Similar studies in Swedish Mutation of APP
Similar studies in Swedish Mutation of APP AD transgenic mice revealed reduced dynamin 1, AP180, and synaptophysin expression in the hippocampus, particularly prominent in the CA1 and CA4 subfields . These findings imply that Aβ can act not only as a modulator of exocytosis but is a potent regulator of synaptic vesicle recovery after fusion. It is interesting to note that reduction of dynamin 1 and synaptophysin was also observed in rats injected with Aβ42 into the hippocampus, with RNA and protein levels of AP180, however, unchanged or even elevated. Also, changes in dynamin-1 and AP180 expression under chronic elevation of the Aβ levels were far more pronounced than those of synaptophysin, implying that these effects result from downregulation of AP180 and dynamin 1 by Aβ42 and are not a by-product of synaptic degeneration . Assessment of the functional effects of Aβ42 on stimulation-induced lasofoxifene synthesis and recovery of the synaptic membrane in neuronal cultures with FM1-43 fluorescence dye showed that in the presence of Aβ42, the dye uptake coupled with synaptic activity is markedly reduced . This effect was attributed to the inhibition of dynamin 1 activity, as in similar experiments in control neurons (i.e., in the absence of Aβ42) postexocytosis membrane recovery was not altered.
Reduced dynamin 1 and AP180 activity are likely to contribute toward the altered size of synaptic vesicle pools in AD mouse models and AD autopsies [19,99]. At a typical presynaptic terminal, three discrete but interconnected pools of synaptic vesicles can be distinguished: (1) releasable, (2) recycling, and (3) reserve, with all three of major relevance to synaptic physiology and plasticity . Using vGlut-pHluorin fluorescence protein expression in cultured neurons, Park et al. observed a reduction of recycling and increase of the synaptic vesicle reserve pool by Aβ42 oligomers . These effects occur without alterations in the total synaptic vesicle content of axon terminals.

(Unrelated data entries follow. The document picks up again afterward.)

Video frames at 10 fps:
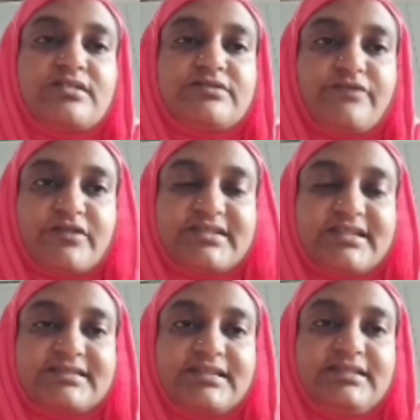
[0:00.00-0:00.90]
for
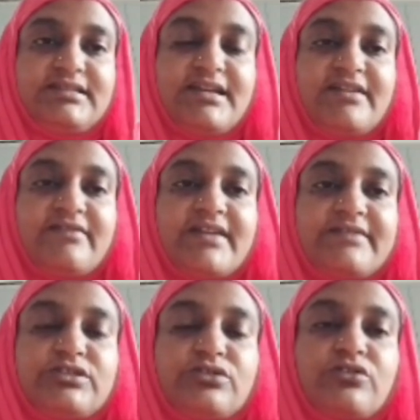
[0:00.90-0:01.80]
success, where
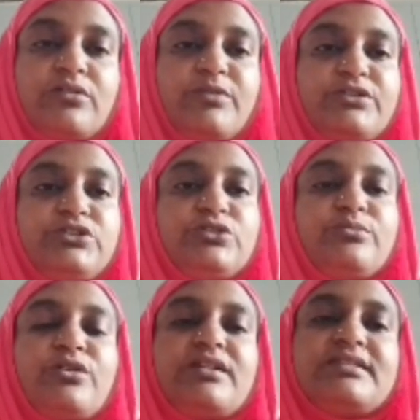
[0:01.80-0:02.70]
we talk about new
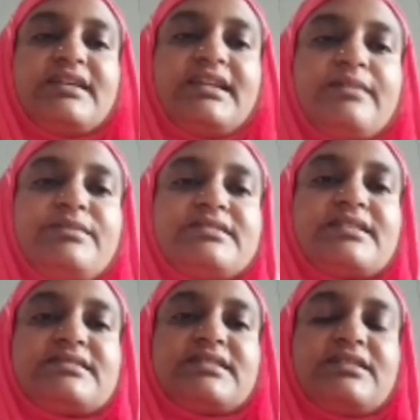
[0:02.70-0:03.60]
models enable
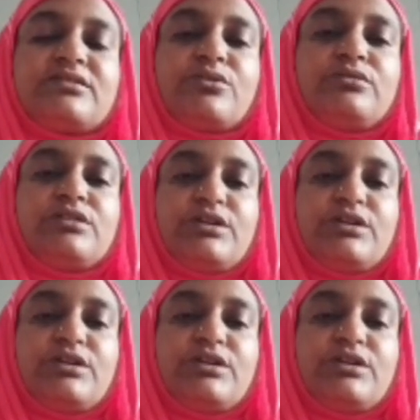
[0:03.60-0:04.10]
sustained growth.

In a separate experiment, the effects of Aβ42 oligomers on the rate of endocytosis in individual synaptic boutons were analyzed, with endocytosis and reformation of synaptic vesicles found to be slowed down, leaving only 50% of released vesicles recycled back to the releasable pool . Although the molecular mechanisms of delayed recovery of synaptic vesicles remain unclear, CDK5, known to regulate synaptic vesicle pool size , has been suggested to play a major role [98,132] (Fig. 3A–C). Aβ oligomers are shown to activate CDK5 via calpain, with levels of CDK5 in AD brain autopsies reported being significantly enhanced [70,105]. Failure of Aβ42 oligomers to inhibit endocytosis and alter the size of recycling and resting vesicle pools in the presence of CDK5 inhibitors is consistent with this mechanism . Other factors such as depletion of dynamin 1 by Aβ oligomers  with knock-on effects on synaptic vesicle recovery and trafficking as well as vesicle exchange between different pools could also potentially contribute.

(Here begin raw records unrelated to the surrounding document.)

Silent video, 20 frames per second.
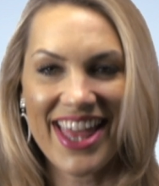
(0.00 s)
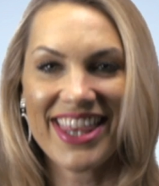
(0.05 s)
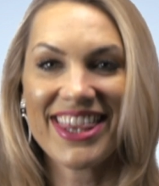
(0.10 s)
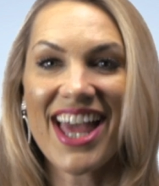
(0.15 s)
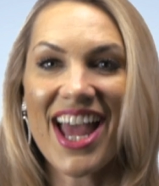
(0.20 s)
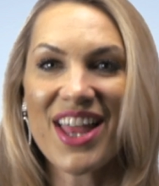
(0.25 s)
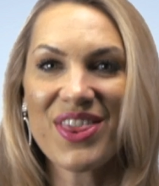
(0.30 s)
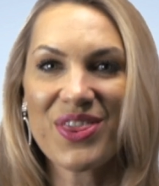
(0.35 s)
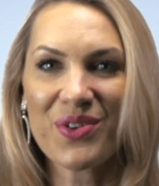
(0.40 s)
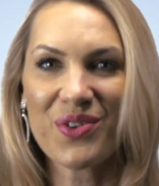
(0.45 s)

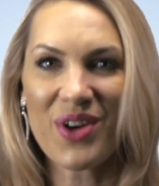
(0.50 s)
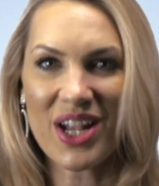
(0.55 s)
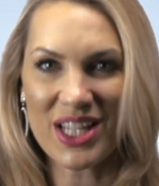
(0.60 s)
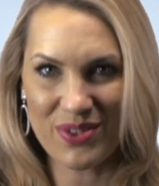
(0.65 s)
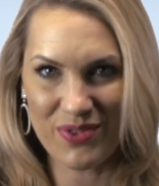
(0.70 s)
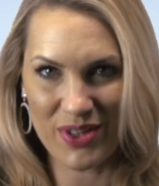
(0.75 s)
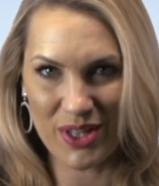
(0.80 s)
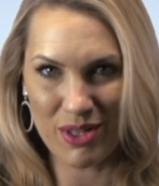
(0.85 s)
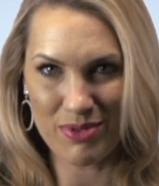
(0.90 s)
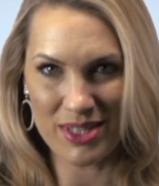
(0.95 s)
Then the
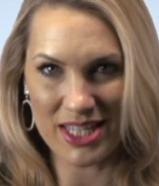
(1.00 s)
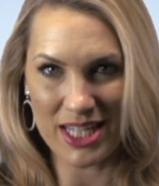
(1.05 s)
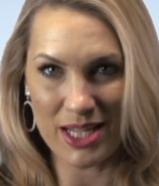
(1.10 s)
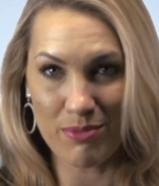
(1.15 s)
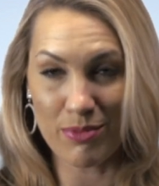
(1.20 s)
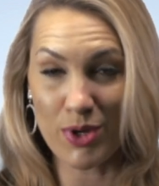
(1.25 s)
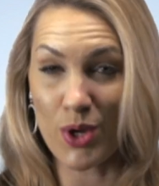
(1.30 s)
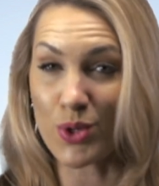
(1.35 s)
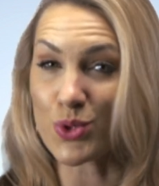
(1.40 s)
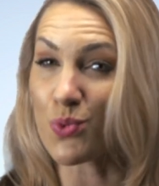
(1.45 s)
Russ Phillips
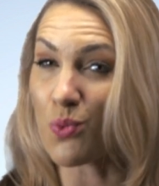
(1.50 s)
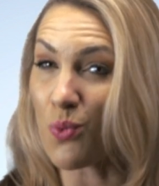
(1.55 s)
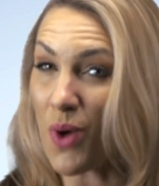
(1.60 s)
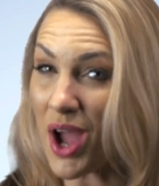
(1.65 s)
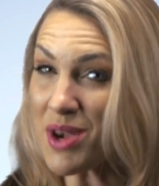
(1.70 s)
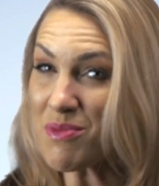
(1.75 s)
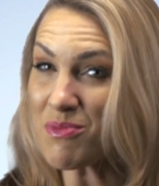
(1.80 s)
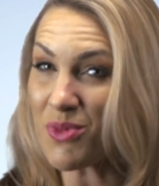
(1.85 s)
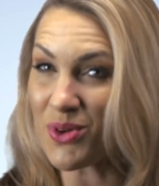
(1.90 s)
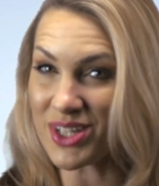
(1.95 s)
team goes
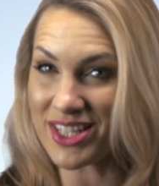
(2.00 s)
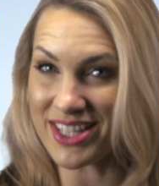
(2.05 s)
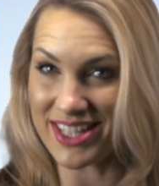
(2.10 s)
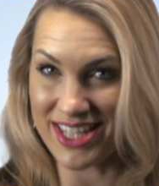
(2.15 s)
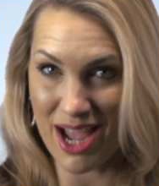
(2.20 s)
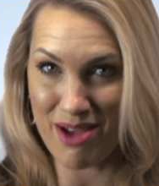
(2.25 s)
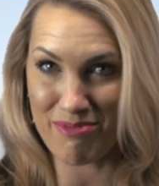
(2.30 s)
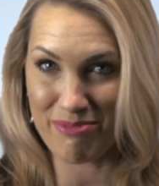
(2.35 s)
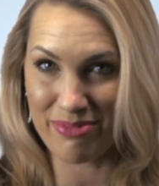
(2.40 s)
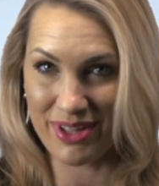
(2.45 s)
one more
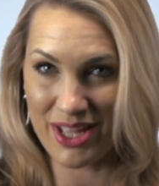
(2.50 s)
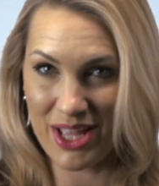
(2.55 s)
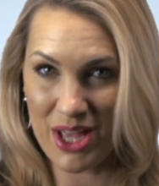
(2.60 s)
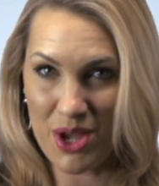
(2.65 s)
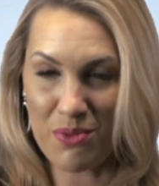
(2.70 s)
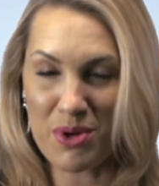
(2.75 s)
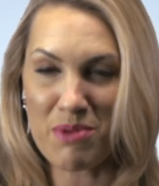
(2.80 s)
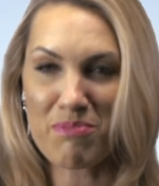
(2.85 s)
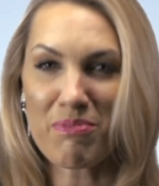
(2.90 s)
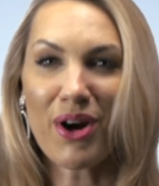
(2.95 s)
step.
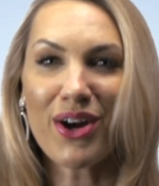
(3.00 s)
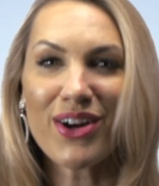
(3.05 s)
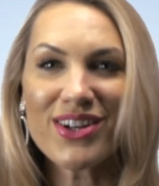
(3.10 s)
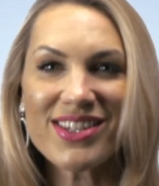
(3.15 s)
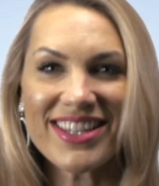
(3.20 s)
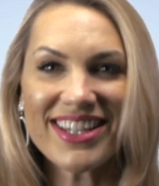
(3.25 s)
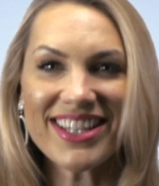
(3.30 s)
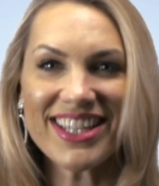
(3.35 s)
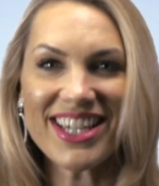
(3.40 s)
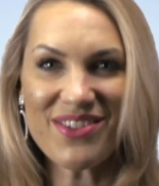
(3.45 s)
We
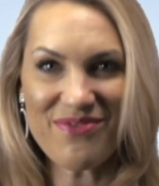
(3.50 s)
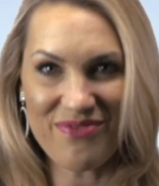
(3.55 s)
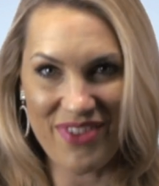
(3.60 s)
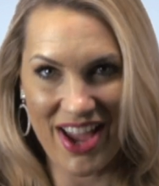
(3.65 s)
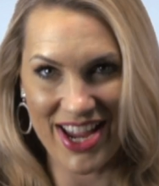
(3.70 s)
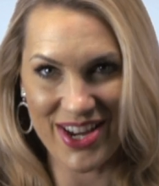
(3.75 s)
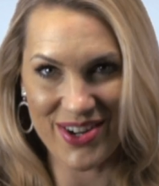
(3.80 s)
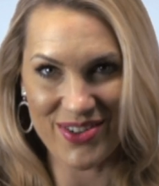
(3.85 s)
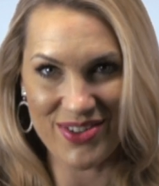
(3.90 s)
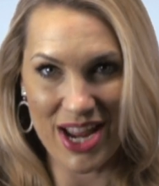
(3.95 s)
personally
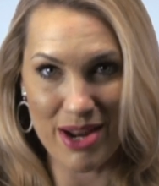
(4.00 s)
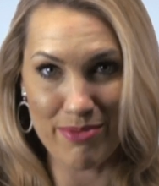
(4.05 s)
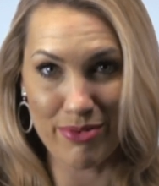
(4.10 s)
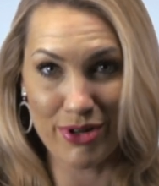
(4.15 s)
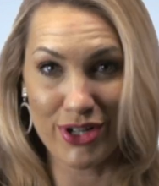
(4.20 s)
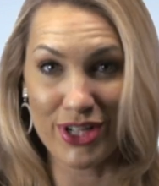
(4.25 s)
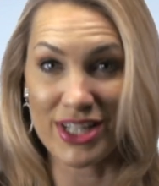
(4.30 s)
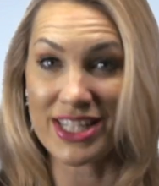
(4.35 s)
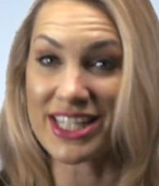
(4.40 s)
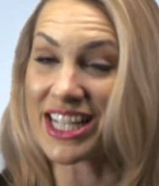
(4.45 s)
invite your
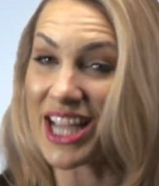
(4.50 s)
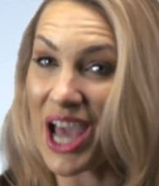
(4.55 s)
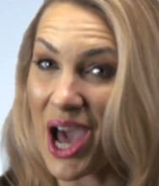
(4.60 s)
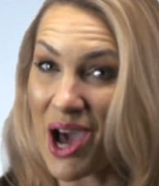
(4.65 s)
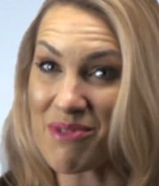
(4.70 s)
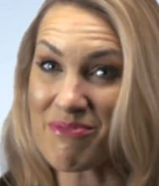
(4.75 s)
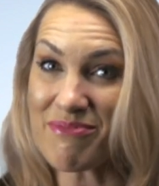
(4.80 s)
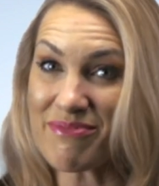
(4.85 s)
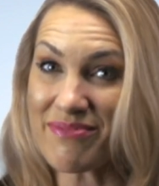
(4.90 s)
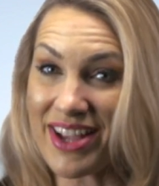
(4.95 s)
neighborhood to
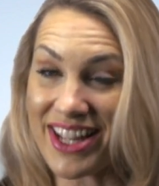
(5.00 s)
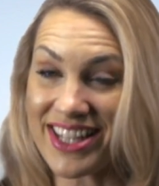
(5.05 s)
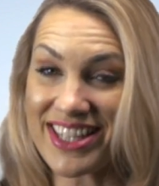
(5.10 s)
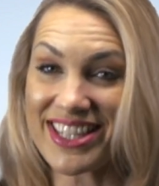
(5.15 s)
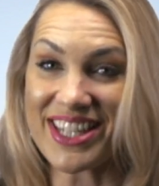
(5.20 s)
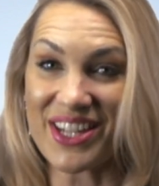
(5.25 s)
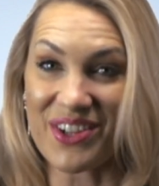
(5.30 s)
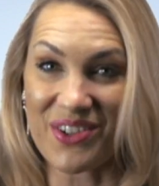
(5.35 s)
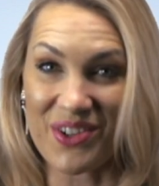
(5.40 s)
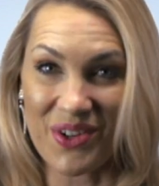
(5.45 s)
come
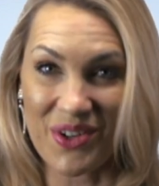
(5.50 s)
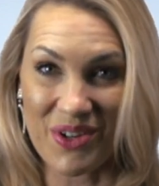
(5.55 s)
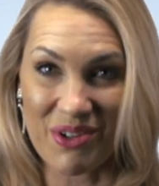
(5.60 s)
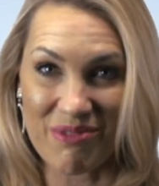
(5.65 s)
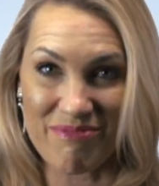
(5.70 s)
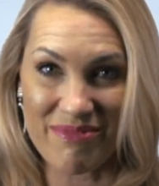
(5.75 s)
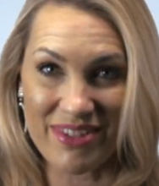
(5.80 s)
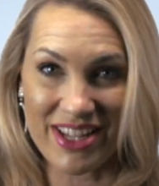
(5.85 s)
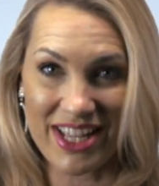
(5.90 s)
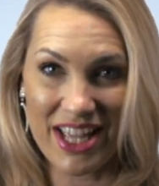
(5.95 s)
and see your
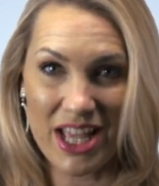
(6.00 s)
home.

Voltage-gated calcium influx and Aβ Calcium is a ubiquitous regulator of neuronal functions, with intracellular Ca2+ dynamics tightly regulated by multiple presynaptic and postsynaptic mechanisms. The causative link between dysregulation of calcium homeostasis, brain aging, and AD was first proposed by Z. Khachaturian [60–62] in the calcium hypothesis of AD and brain aging [4,60]. According to this hypothesis, sustained disruptions of intracellular Ca2+ signaling are not only the key for triggering aging-related adverse changes in the functioning of neurons but are also crucial for the initiation of pathological processes underlying synaptic deficit and neurodegeneration of AD (Box 2). In turn, both Aβ monomers and oligomers have been shown to disrupt Ca2+ homeostasis, with oligomers capable of forming calcium-permeable pores, causing a pathological increase in the level of intracellular calcium, with cytotoxicity [6,7,65]. These reports received backing from biophysical studies, which demonstrated activation of transmembrane cation currents in cells exposed to Aβ oligomers [33,72], capable of disrupting the fine ionic balance and causing oxidative stress, which can lead to cell death. Increase in presynaptic Ca2+ induced by Aβ pores is expected also to interfere with neurotransmitters release [31,99,124].